▸ Your instructions: All records below must be written out exactly, with the pictures excluded.

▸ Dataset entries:
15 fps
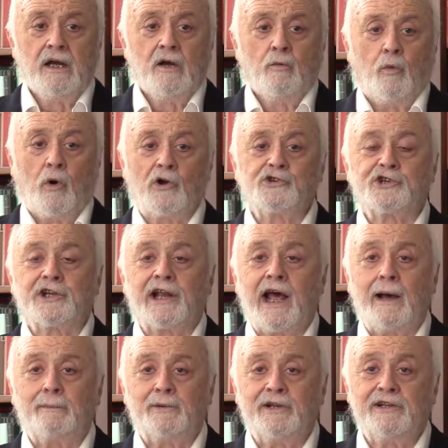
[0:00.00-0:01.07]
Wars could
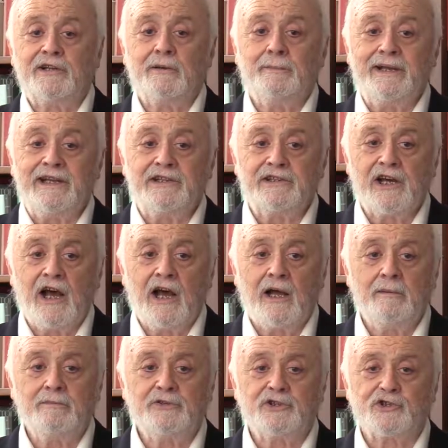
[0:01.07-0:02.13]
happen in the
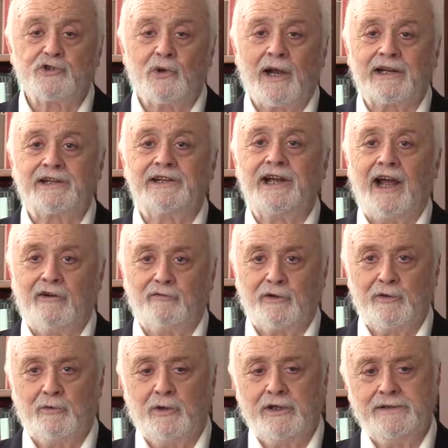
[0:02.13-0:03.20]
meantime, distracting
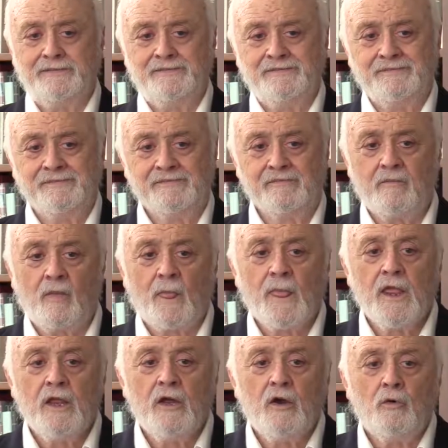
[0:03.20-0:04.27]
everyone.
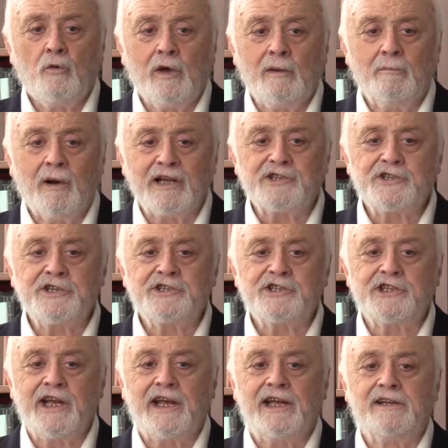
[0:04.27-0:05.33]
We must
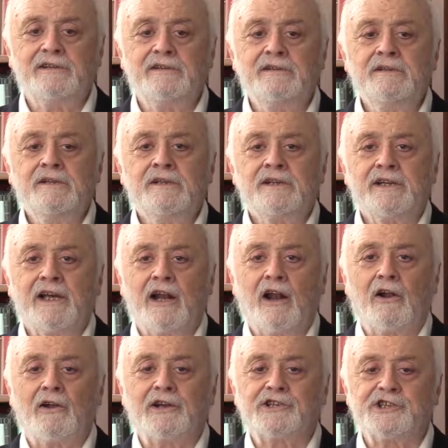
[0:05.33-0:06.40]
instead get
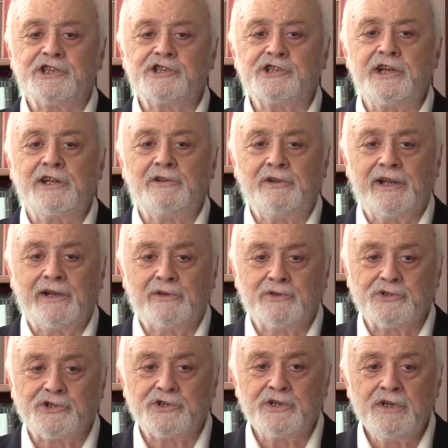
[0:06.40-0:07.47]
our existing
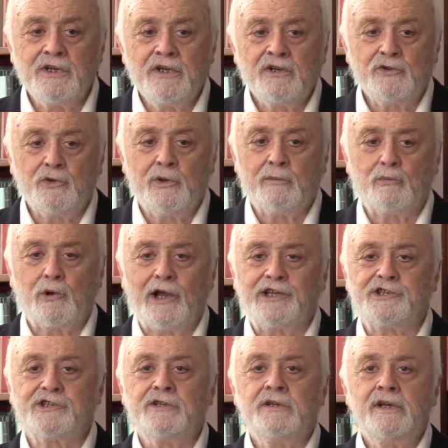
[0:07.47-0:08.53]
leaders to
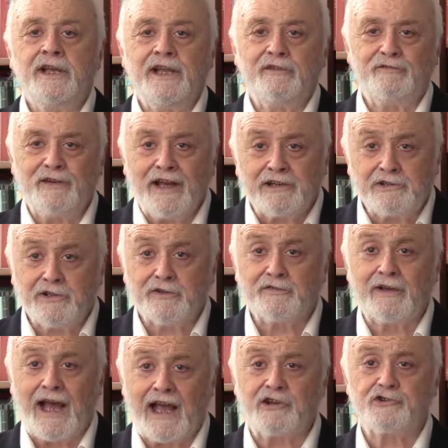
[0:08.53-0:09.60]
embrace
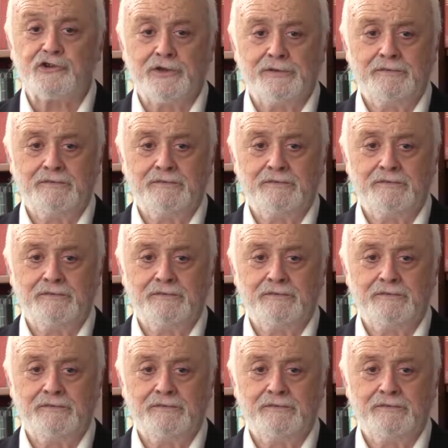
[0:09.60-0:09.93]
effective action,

▸ Expected answer:
15 fps
[0:00.00-0:01.07]
Wars could
[0:01.07-0:02.13]
happen in the
[0:02.13-0:03.20]
meantime, distracting
[0:03.20-0:04.27]
everyone.
[0:04.27-0:05.33]
We must
[0:05.33-0:06.40]
instead get
[0:06.40-0:07.47]
our existing
[0:07.47-0:08.53]
leaders to
[0:08.53-0:09.60]
embrace
[0:09.60-0:09.93]
effective action,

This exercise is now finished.